Gli orsi del Sud più a rischio di quelli del Nord
A seguito di analisi genetiche e confronti, gli scienziati hanno osservato delle differenze quantificabili nell’espressione genica dei due gruppi, legate alle vie metaboliche, alle risposte allo stress da calore e ai processi di invecchiamento suggerendo che quelli del sud sembrino più resilienti al climate change. In particolare, è stata riscontrata una maggiore attività degli elementi trasponibili (TEs) nel genoma degli individui meridionali rispetto alla popolazione settentrionale, in maniera statisticamente significativa e legata all'aumento delle temperature.
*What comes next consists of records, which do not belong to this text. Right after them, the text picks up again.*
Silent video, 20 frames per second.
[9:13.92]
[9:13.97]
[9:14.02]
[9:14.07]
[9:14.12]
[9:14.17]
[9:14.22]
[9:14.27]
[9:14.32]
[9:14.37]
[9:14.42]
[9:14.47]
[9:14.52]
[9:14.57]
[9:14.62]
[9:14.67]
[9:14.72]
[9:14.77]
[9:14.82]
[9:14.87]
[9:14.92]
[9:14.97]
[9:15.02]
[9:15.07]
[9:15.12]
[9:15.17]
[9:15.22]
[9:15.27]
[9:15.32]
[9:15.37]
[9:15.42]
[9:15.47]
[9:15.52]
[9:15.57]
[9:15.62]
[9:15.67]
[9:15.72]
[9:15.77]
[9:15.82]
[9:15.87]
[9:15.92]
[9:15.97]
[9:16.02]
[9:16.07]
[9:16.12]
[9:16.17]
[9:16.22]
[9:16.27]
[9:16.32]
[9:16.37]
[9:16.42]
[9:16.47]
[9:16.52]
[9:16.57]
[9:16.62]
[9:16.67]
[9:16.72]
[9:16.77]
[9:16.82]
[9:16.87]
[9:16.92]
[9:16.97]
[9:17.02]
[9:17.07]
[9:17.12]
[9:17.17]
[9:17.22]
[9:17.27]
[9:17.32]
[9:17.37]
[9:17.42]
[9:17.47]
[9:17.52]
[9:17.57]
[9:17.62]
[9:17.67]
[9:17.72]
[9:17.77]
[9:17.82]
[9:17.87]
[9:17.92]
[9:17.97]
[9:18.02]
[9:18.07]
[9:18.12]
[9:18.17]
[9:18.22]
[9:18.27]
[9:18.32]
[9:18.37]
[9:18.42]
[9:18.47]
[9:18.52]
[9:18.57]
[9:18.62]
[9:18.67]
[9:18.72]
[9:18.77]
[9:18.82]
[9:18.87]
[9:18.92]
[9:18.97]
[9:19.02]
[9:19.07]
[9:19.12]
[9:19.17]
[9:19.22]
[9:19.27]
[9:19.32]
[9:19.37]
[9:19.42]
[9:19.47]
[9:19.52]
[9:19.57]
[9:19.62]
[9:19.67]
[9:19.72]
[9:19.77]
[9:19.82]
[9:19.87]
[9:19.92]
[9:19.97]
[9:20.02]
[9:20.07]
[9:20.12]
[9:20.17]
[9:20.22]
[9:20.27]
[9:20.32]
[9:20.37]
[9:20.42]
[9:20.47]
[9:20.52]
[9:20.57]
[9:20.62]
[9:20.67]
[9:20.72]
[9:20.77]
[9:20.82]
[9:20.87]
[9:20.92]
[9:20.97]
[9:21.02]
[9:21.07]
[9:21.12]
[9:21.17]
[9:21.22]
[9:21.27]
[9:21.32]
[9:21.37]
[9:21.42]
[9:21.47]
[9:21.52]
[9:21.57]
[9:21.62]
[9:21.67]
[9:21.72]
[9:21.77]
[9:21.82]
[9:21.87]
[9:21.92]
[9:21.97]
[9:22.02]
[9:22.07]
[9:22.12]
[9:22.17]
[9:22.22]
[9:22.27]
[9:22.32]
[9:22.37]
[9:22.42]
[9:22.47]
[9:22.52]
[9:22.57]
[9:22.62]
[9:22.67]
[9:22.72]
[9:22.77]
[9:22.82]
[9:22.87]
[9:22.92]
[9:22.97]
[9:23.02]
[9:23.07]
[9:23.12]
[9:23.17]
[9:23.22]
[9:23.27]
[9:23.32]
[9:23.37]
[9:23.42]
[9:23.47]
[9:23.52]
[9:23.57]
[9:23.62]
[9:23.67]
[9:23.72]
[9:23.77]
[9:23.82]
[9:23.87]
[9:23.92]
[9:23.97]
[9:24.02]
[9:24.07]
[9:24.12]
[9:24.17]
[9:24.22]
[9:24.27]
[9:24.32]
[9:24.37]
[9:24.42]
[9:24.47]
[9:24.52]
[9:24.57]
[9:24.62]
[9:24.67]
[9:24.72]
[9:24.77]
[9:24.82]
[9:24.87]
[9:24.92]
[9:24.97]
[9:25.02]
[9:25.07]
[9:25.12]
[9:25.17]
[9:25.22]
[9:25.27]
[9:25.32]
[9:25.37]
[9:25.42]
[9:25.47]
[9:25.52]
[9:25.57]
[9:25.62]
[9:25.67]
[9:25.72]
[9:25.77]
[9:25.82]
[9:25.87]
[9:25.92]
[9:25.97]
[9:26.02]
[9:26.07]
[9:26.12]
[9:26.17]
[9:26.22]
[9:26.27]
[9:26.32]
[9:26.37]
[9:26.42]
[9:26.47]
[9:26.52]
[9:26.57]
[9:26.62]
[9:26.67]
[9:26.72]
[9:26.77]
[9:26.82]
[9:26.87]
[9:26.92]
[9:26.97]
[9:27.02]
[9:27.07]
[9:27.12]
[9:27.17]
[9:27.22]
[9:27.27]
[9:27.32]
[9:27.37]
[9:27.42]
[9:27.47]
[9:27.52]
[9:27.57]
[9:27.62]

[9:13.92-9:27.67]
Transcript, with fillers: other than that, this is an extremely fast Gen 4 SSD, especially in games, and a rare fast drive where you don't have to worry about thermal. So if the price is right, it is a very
Sono stati registrati anche dei cambiamenti in aree del genoma legate alla metabolizzazione dei grassi, che possono essere rilevanti visto che la dieta dell’orso varia con la presenza di ghiacci ricchi e persistenti: le popolazioni che vivono in ambienti con poco ghiaccio possono avere diete più variabili e meno ricche di grassi rispetto ai tipici orsi di latitudini elevate. Tutti dati che ci fanno supporre che gli orsi abbiano tentato una strategia di sopravvivenza per convivere ai nuovi climi e a ciò che ne deriva.
È importante sottolineare che queste variazioni non sono “mutazioni casuali” in senso classico, ma piuttosto cambiamenti nell’attività di elementi genetici già presenti nel genoma. In altre parole, gli orsi non stanno sviluppando geni completamente nuovi, stanno piuttosto riutilizzando porzioni del loro DNA in modi differenti, potenzialmente per rispondere a nuovi stress ambientali. Se guardiamo al quadro più ampio, l’idea non è che gli orsi polari si libereranno del problema del cambiamento climatico grazie a nuove mutazioni, ma come possano rispondere in maniera resiliente a un ambiente che cambia più in fretta di quanto molte altre specie.
Quali saranno le conseguenze per gli orsi nel futuro
Nonostante queste scoperte siano affascinanti e aprano nuove prospettive sulla biologia adattativa, bisogna tenere bene a mente che non tutte le popolazioni di orsi polari mostrano questi stessi segnali genici e che l’evidenza riguarda specificatamente solo la popolazione originaria del Sud-Est della Groenlandia. Non è poi chiaro se, come e in che misura l’attività degli elementi trasponibli possa garantire una maggior sopravvivenza, né se questi cambiamenti genetici si traducano in vantaggi ecologici concreti.
Per non parlare del fatto che comunque il problema del cambiamento climatico che resta una minaccia gravissima: anche se alcune popolazioni mostrano segnali di plasticità genetica, la perdita di ghiaccio marino, l’aumento delle temperature e l’alterazione delle diete rischiano di superare la capacità di adattamento naturale di molte altre. E’ verosimile che alcune variazioni nei geni possano influire sulla capacità di regolare processi fisiologici al variare dello stress termico, ma è ancora tutto da vedere. Se fosse davvero possibile comprendere il ruolo dei TEs nel rimodellare le reti genetiche favorendo la sopravvivenza in climi più caldi, potrebbero migliorare la consapevolezza, le strategie di conservazione e la gestione mirata di molte specie a rischio.